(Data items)
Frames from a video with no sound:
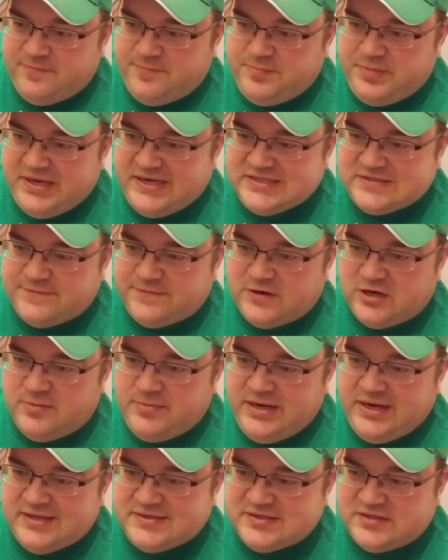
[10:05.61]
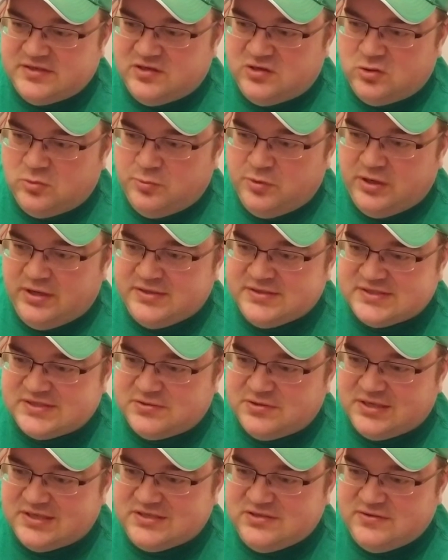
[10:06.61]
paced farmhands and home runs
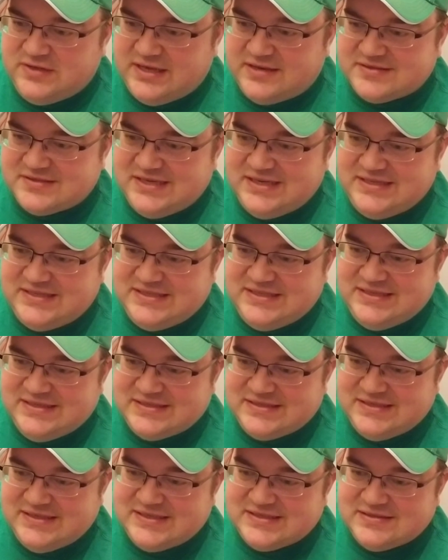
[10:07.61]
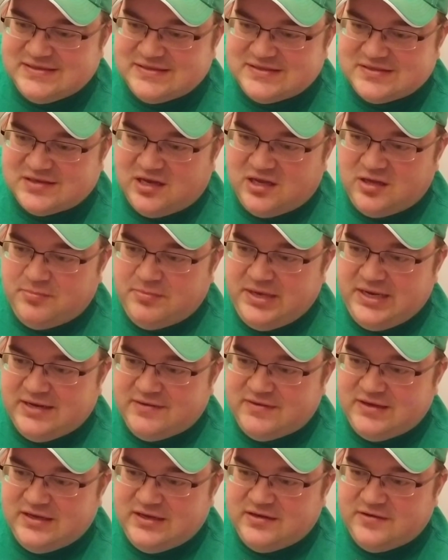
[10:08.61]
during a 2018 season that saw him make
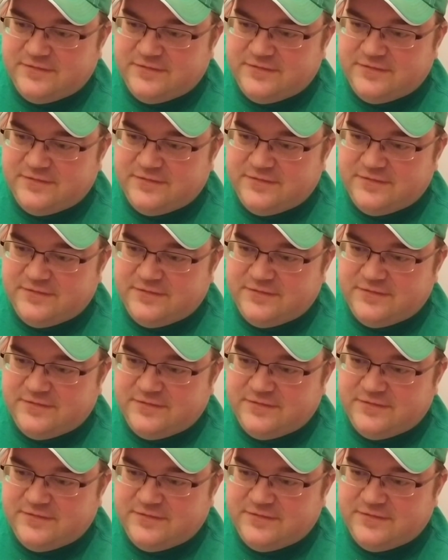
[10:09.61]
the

# WORK TO BE COMPLETED
Omit the pictures and copy the records above exactly.

# TASK RESULT
Frames from a video with no sound:
[10:05.61]
[10:06.61]
paced farmhands and home runs
[10:07.61]
[10:08.61]
during a 2018 season that saw him make
[10:09.61]
the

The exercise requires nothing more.